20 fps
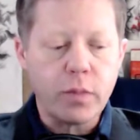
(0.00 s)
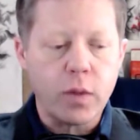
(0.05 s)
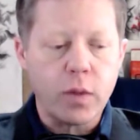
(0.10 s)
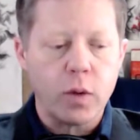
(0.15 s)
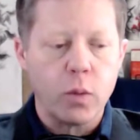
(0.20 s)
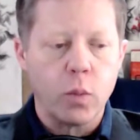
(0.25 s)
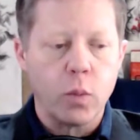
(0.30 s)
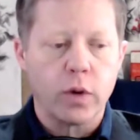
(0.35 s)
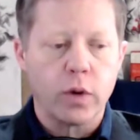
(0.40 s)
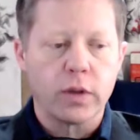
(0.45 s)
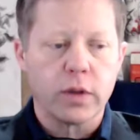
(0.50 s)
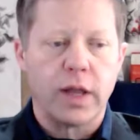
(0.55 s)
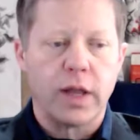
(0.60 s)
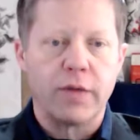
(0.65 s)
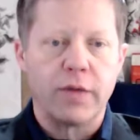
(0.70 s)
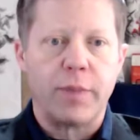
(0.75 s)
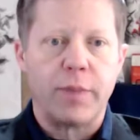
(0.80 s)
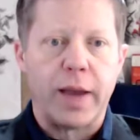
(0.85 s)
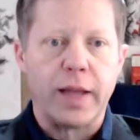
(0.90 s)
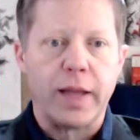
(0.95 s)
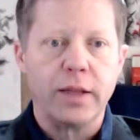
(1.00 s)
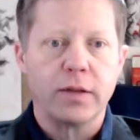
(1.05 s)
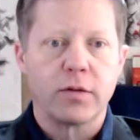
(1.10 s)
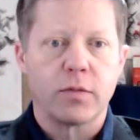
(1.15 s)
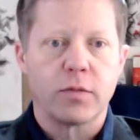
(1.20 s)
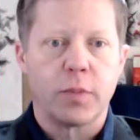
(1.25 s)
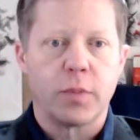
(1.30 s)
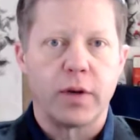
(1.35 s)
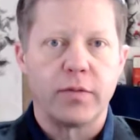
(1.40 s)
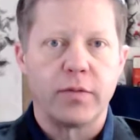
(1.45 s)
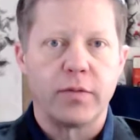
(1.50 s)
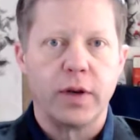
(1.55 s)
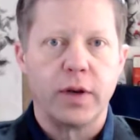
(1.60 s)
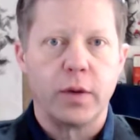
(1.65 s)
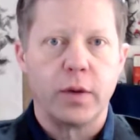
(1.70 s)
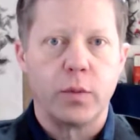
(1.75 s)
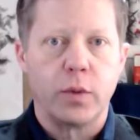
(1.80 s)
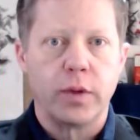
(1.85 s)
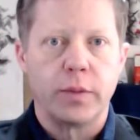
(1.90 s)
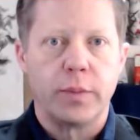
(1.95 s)
work life balance part of it
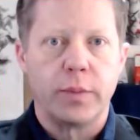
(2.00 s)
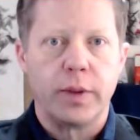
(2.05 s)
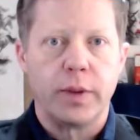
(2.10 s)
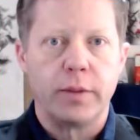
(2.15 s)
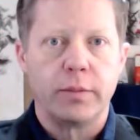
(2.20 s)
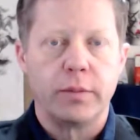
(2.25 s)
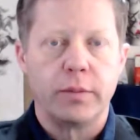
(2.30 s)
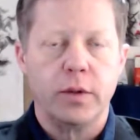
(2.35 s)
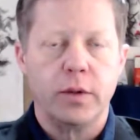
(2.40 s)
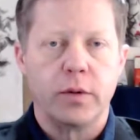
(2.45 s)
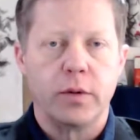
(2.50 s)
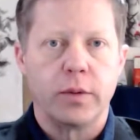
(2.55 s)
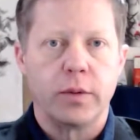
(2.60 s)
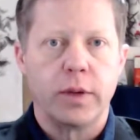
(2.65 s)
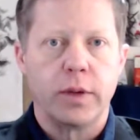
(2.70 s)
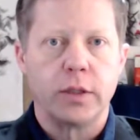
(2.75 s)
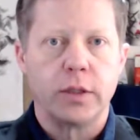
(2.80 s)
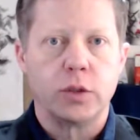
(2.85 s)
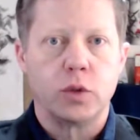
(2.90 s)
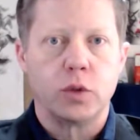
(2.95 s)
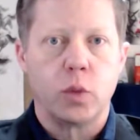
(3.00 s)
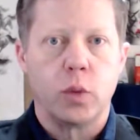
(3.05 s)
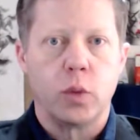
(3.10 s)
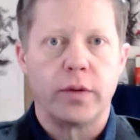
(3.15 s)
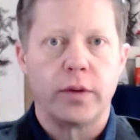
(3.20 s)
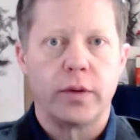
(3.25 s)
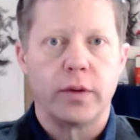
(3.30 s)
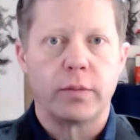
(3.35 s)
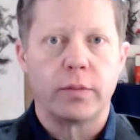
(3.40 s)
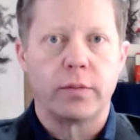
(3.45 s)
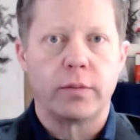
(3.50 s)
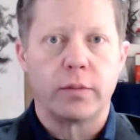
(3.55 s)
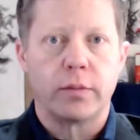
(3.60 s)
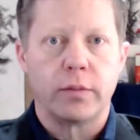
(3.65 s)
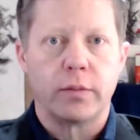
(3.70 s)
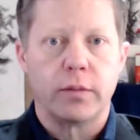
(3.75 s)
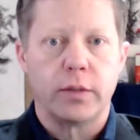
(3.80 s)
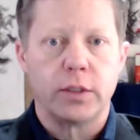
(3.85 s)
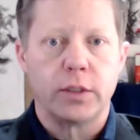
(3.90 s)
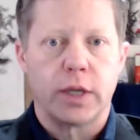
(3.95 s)
and really being you know enjoy the
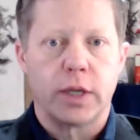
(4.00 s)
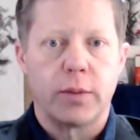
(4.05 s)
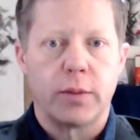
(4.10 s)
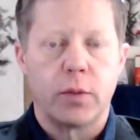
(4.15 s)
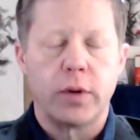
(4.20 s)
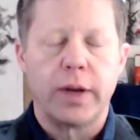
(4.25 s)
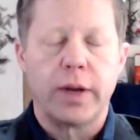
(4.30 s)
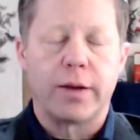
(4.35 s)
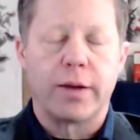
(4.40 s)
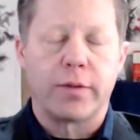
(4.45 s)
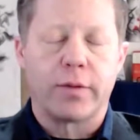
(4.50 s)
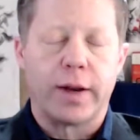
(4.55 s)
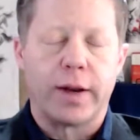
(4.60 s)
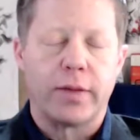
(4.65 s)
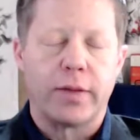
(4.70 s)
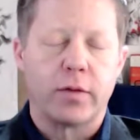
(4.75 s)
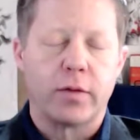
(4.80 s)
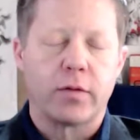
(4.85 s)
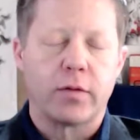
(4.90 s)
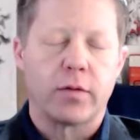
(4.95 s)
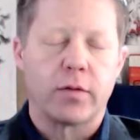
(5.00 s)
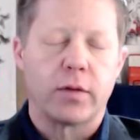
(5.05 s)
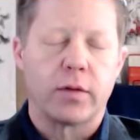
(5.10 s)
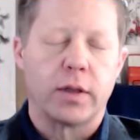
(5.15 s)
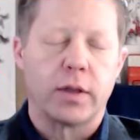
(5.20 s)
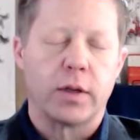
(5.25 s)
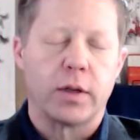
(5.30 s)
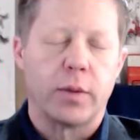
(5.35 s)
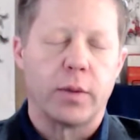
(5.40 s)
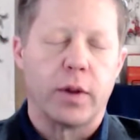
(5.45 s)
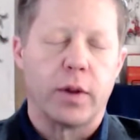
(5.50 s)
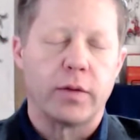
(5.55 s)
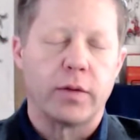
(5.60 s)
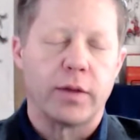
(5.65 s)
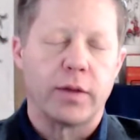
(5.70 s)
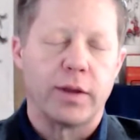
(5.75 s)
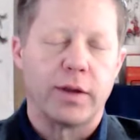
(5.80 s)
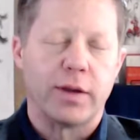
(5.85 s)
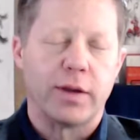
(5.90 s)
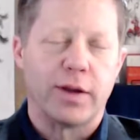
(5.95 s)
the job now granted this is a little bit on
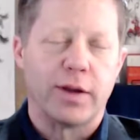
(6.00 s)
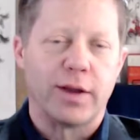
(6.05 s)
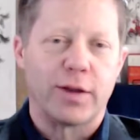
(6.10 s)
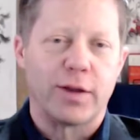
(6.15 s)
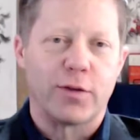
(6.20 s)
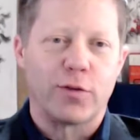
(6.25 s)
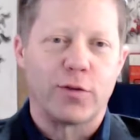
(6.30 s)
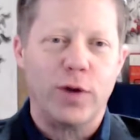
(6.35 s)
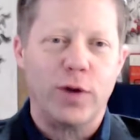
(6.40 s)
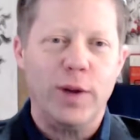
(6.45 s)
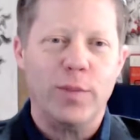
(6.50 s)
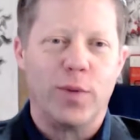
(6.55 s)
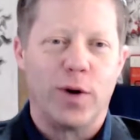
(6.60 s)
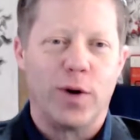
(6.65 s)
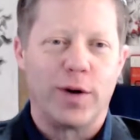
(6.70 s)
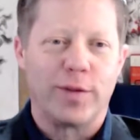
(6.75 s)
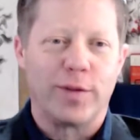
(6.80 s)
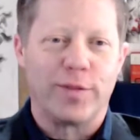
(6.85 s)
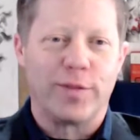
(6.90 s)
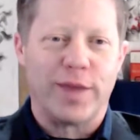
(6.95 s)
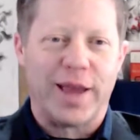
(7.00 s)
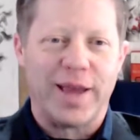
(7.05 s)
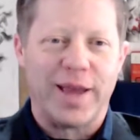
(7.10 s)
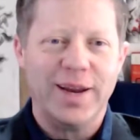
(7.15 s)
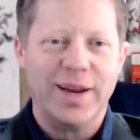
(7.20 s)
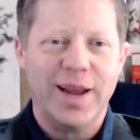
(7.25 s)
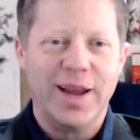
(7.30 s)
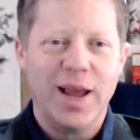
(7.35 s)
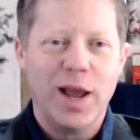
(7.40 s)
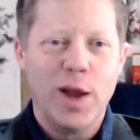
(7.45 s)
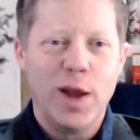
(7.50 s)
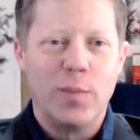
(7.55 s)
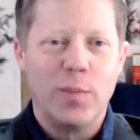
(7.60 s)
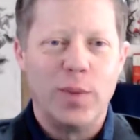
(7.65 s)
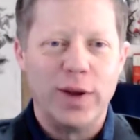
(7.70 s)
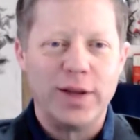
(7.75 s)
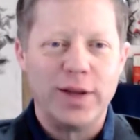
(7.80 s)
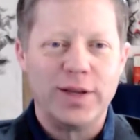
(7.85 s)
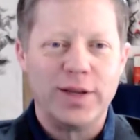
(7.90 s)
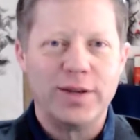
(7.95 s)
the uh, extreme part of that
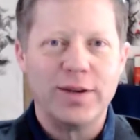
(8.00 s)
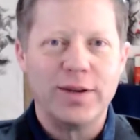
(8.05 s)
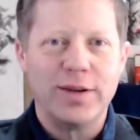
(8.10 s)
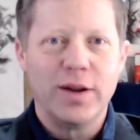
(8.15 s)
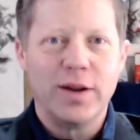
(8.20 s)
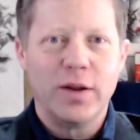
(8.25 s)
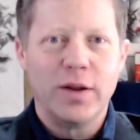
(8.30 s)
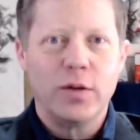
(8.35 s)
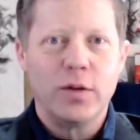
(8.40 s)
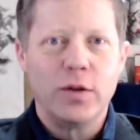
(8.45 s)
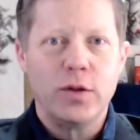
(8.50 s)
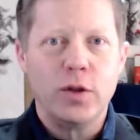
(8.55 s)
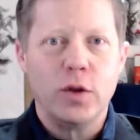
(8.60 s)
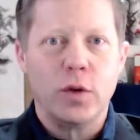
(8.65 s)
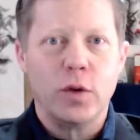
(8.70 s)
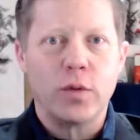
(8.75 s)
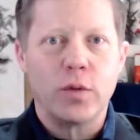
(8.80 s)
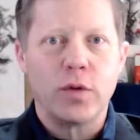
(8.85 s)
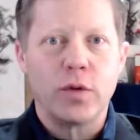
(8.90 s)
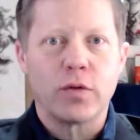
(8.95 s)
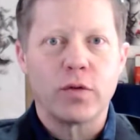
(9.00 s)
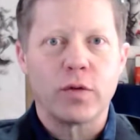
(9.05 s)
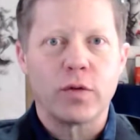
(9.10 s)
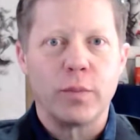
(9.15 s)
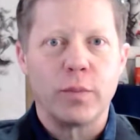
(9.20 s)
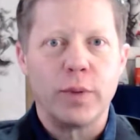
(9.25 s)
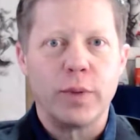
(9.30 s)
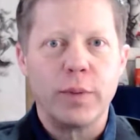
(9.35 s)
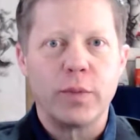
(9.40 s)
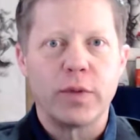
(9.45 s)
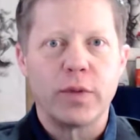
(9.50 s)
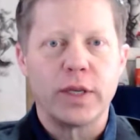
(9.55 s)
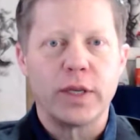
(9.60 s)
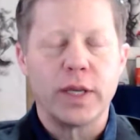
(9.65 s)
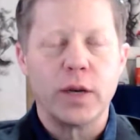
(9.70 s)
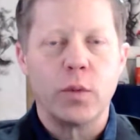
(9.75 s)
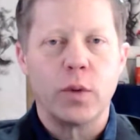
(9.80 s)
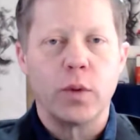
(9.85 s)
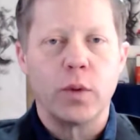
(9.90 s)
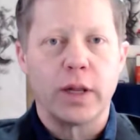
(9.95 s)
but you know there's some people that
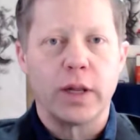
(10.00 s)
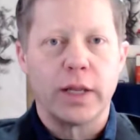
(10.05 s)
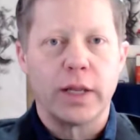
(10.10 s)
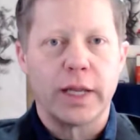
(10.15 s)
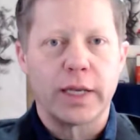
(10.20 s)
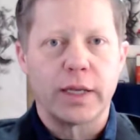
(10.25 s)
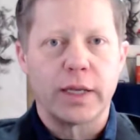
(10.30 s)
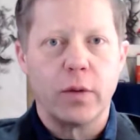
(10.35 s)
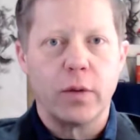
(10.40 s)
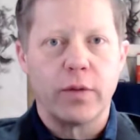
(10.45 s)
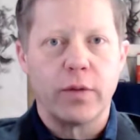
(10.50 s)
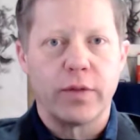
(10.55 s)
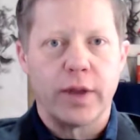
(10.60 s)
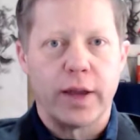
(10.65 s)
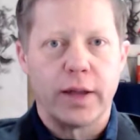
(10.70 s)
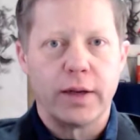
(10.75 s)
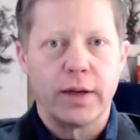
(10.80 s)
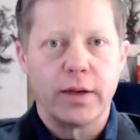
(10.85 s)
didn't want to let go of that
○ ○ ○ ○ ○
◆ TASK DIRECTIONS: In your answer, repeat all the entries exactly, but leave out the pictures.

◆ REPLY:
20 fps
(0.00 s)
(0.05 s)
(0.10 s)
(0.15 s)
(0.20 s)
(0.25 s)
(0.30 s)
(0.35 s)
(0.40 s)
(0.45 s)
(0.50 s)
(0.55 s)
(0.60 s)
(0.65 s)
(0.70 s)
(0.75 s)
(0.80 s)
(0.85 s)
(0.90 s)
(0.95 s)
(1.00 s)
(1.05 s)
(1.10 s)
(1.15 s)
(1.20 s)
(1.25 s)
(1.30 s)
(1.35 s)
(1.40 s)
(1.45 s)
(1.50 s)
(1.55 s)
(1.60 s)
(1.65 s)
(1.70 s)
(1.75 s)
(1.80 s)
(1.85 s)
(1.90 s)
(1.95 s)
work life balance part of it
(2.00 s)
(2.05 s)
(2.10 s)
(2.15 s)
(2.20 s)
(2.25 s)
(2.30 s)
(2.35 s)
(2.40 s)
(2.45 s)
(2.50 s)
(2.55 s)
(2.60 s)
(2.65 s)
(2.70 s)
(2.75 s)
(2.80 s)
(2.85 s)
(2.90 s)
(2.95 s)
(3.00 s)
(3.05 s)
(3.10 s)
(3.15 s)
(3.20 s)
(3.25 s)
(3.30 s)
(3.35 s)
(3.40 s)
(3.45 s)
(3.50 s)
(3.55 s)
(3.60 s)
(3.65 s)
(3.70 s)
(3.75 s)
(3.80 s)
(3.85 s)
(3.90 s)
(3.95 s)
and really being you know enjoy the
(4.00 s)
(4.05 s)
(4.10 s)
(4.15 s)
(4.20 s)
(4.25 s)
(4.30 s)
(4.35 s)
(4.40 s)
(4.45 s)
(4.50 s)
(4.55 s)
(4.60 s)
(4.65 s)
(4.70 s)
(4.75 s)
(4.80 s)
(4.85 s)
(4.90 s)
(4.95 s)
(5.00 s)
(5.05 s)
(5.10 s)
(5.15 s)
(5.20 s)
(5.25 s)
(5.30 s)
(5.35 s)
(5.40 s)
(5.45 s)
(5.50 s)
(5.55 s)
(5.60 s)
(5.65 s)
(5.70 s)
(5.75 s)
(5.80 s)
(5.85 s)
(5.90 s)
(5.95 s)
the job now granted this is a little bit on
(6.00 s)
(6.05 s)
(6.10 s)
(6.15 s)
(6.20 s)
(6.25 s)
(6.30 s)
(6.35 s)
(6.40 s)
(6.45 s)
(6.50 s)
(6.55 s)
(6.60 s)
(6.65 s)
(6.70 s)
(6.75 s)
(6.80 s)
(6.85 s)
(6.90 s)
(6.95 s)
(7.00 s)
(7.05 s)
(7.10 s)
(7.15 s)
(7.20 s)
(7.25 s)
(7.30 s)
(7.35 s)
(7.40 s)
(7.45 s)
(7.50 s)
(7.55 s)
(7.60 s)
(7.65 s)
(7.70 s)
(7.75 s)
(7.80 s)
(7.85 s)
(7.90 s)
(7.95 s)
the uh, extreme part of that
(8.00 s)
(8.05 s)
(8.10 s)
(8.15 s)
(8.20 s)
(8.25 s)
(8.30 s)
(8.35 s)
(8.40 s)
(8.45 s)
(8.50 s)
(8.55 s)
(8.60 s)
(8.65 s)
(8.70 s)
(8.75 s)
(8.80 s)
(8.85 s)
(8.90 s)
(8.95 s)
(9.00 s)
(9.05 s)
(9.10 s)
(9.15 s)
(9.20 s)
(9.25 s)
(9.30 s)
(9.35 s)
(9.40 s)
(9.45 s)
(9.50 s)
(9.55 s)
(9.60 s)
(9.65 s)
(9.70 s)
(9.75 s)
(9.80 s)
(9.85 s)
(9.90 s)
(9.95 s)
but you know there's some people that
(10.00 s)
(10.05 s)
(10.10 s)
(10.15 s)
(10.20 s)
(10.25 s)
(10.30 s)
(10.35 s)
(10.40 s)
(10.45 s)
(10.50 s)
(10.55 s)
(10.60 s)
(10.65 s)
(10.70 s)
(10.75 s)
(10.80 s)
(10.85 s)
didn't want to let go of that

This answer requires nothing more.